Direct mapping from ATen to OpFunc

If a pointwise ATen operation can be implemented with a single Spyre OpFunc, then enabling it in our backend only requires adding a method to SpyreOpFuncs in spyre_kernel.py. Canonical examples are add and softplus (see softplus for an example of using op_info for non-tensor arguments).

Note that some pointwise ATen operations that can be be implemented with a single Spyre OpFunc have default decompositions defined by Inductor. Adding a method to SpyreOpFuncs in spyre_kernel.py overrides the default decomposition and thus enables the desired direct mapping. Canonical examples are reciprocal and sigmoid.

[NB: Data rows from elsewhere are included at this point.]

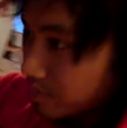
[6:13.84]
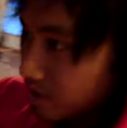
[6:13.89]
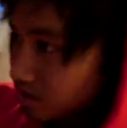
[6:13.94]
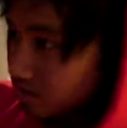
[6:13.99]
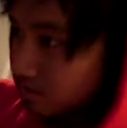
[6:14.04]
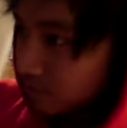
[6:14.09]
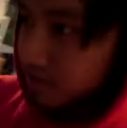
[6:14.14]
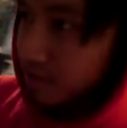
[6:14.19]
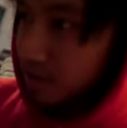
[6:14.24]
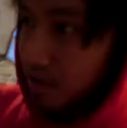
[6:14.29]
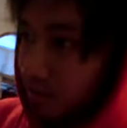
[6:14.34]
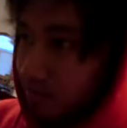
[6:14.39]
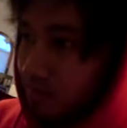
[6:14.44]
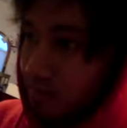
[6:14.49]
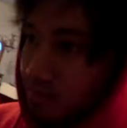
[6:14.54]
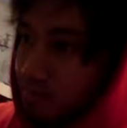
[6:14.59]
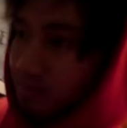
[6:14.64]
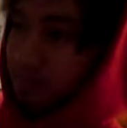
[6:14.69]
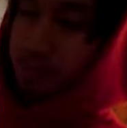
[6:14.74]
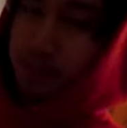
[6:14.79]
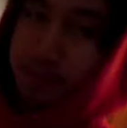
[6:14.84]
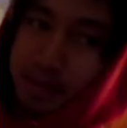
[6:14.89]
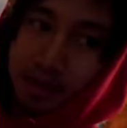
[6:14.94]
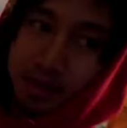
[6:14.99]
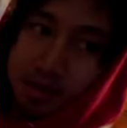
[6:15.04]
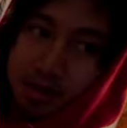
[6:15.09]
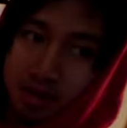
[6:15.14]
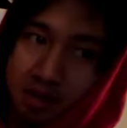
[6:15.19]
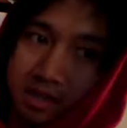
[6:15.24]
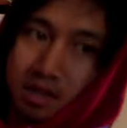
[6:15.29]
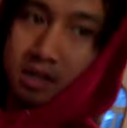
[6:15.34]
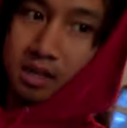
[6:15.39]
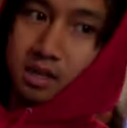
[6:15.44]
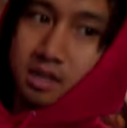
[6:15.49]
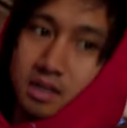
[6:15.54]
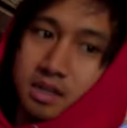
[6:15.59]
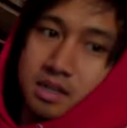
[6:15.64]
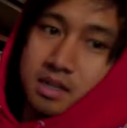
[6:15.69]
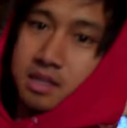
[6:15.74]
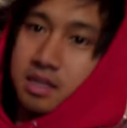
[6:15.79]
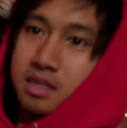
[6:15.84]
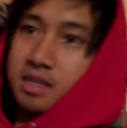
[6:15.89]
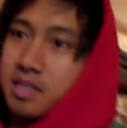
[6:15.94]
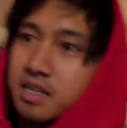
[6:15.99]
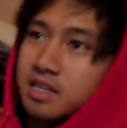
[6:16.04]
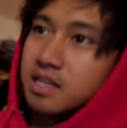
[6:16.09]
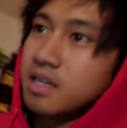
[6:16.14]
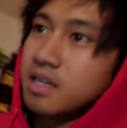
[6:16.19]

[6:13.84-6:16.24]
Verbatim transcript: the middle of something. sold. Hi.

Spyre-specific decompositions

We define Spyre-specific decompositions in decompositions.py using the @register_spyre_decomposition decorator. Decompositions are graph transformations that are performed before the graph is lowered to loop level IR.

Spyre-specific lowerings

We define Spyre-specific lowerings from ATen operations to Inductor’s loop level IR in lowering.py using the @register_spyre_lowering decorator.

Spyre-specific OpFuncs

For Spyre OpFuncs that do not have corresponding ATen operations, we use the @torch.library.custom_op decorator to define a new operation in customops.py. This has two pieces:

  • defining the signature of the operation (using @custom_op)

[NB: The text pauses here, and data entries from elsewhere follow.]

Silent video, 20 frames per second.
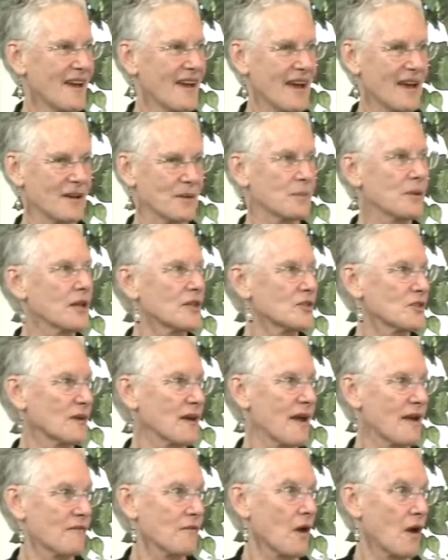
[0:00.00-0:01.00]
and a pleasure to
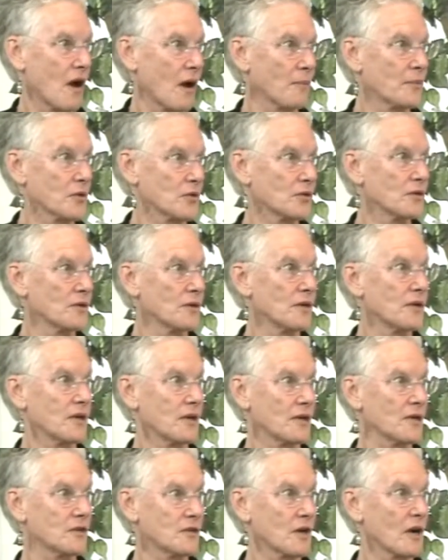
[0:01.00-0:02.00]
have the opportunity
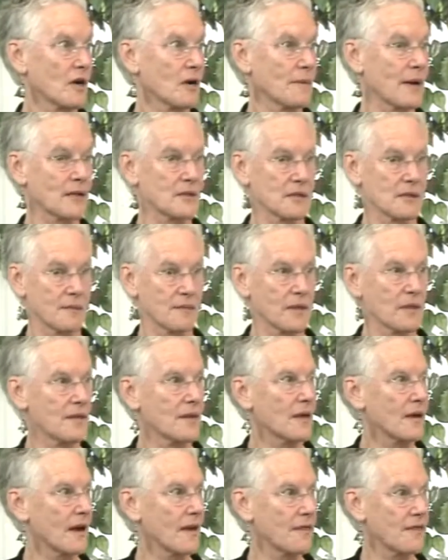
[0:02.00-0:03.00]
to talk about something
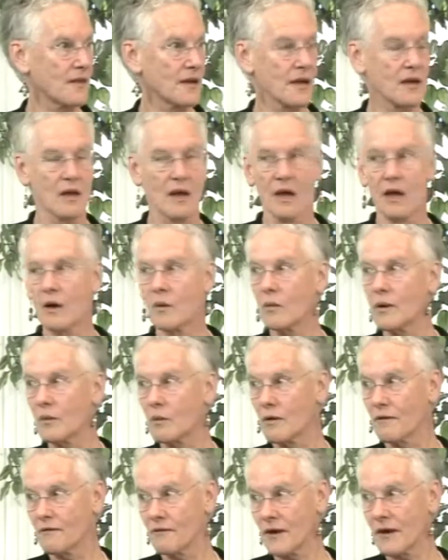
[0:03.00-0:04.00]
that I think we
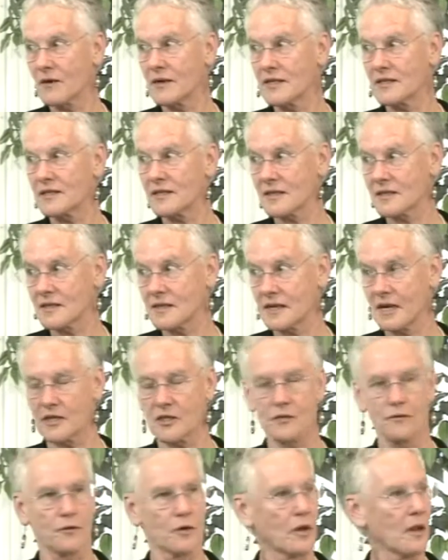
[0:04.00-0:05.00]
were very
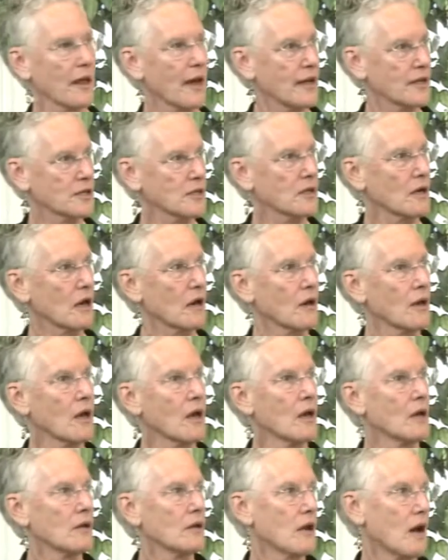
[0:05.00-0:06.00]
successful at
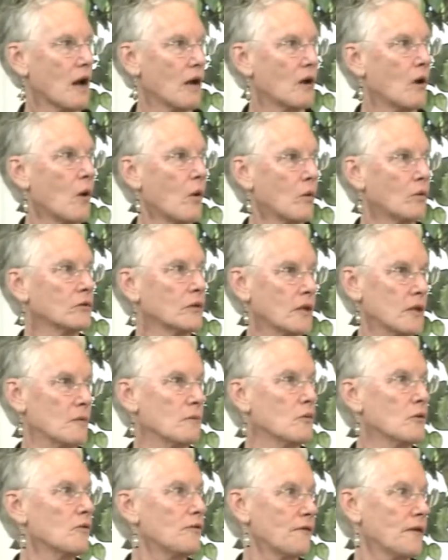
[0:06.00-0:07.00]
not only
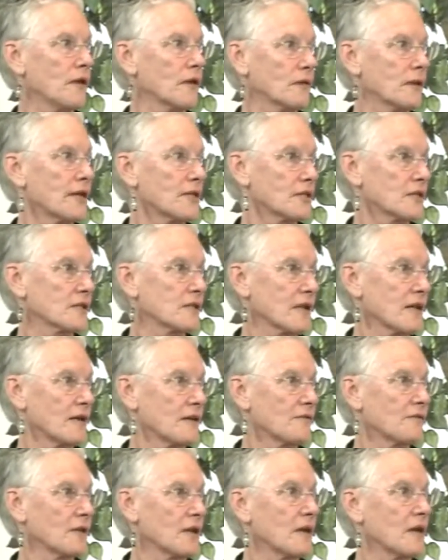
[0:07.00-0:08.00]
moving
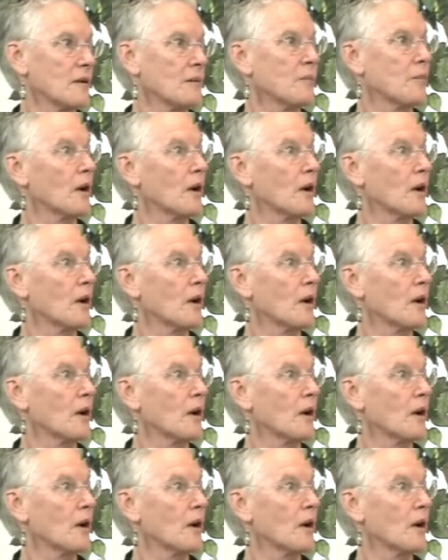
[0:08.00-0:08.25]
legislatively,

  • defining its fake function (using the @opname.register_fake that is defined as part of the @custom_op)

In addition, when defining a custom op, you will also need to do one of:

  • register a lowering for the custom op in lowering.py and add a method to SpyreOpFuncs in spyre_kernel.py. A canonical example is spyre.clamp.

  • register a decomposition for the custom op in decompositions.py that removes the custom op from the graph before lowering. We currently do not have any custom ops that use this option.

  • define a CustomPrePass or CustomPostPass that implements a more general graph rewrite that removes the custom op from the graph before lowering. We currently do not have any custom ops that use this option.

Custom ops as CPU fallbacks

When an ATen operation cannot run natively on Spyre for certain dtypes but can be decomposed on Spyre for others, we use a custom op to route the unsupported cases to a CPU fallback. The pattern is:

  1. Define a custom op in customops.py with @torch.library.custom_op and a register_fake that returns the expected output shape/dtype. The implementation body raises RuntimeError (it is never called directly).

  2. Register a Spyre-specific decomposition in decompositions.py that dispatches to either a native Spyre path or the custom fallback op based on dtype or other conditions.

  3. Register a CPU fallback for the custom op in fallbacks.py using @register_fallback.

Canonical examples are spyre::max_dim_int64_fallback and spyre::min_dim_int64_fallback, which fall back to CPU for int64 reductions while the fp16/fp32 cases run natively on Spyre via decomposition.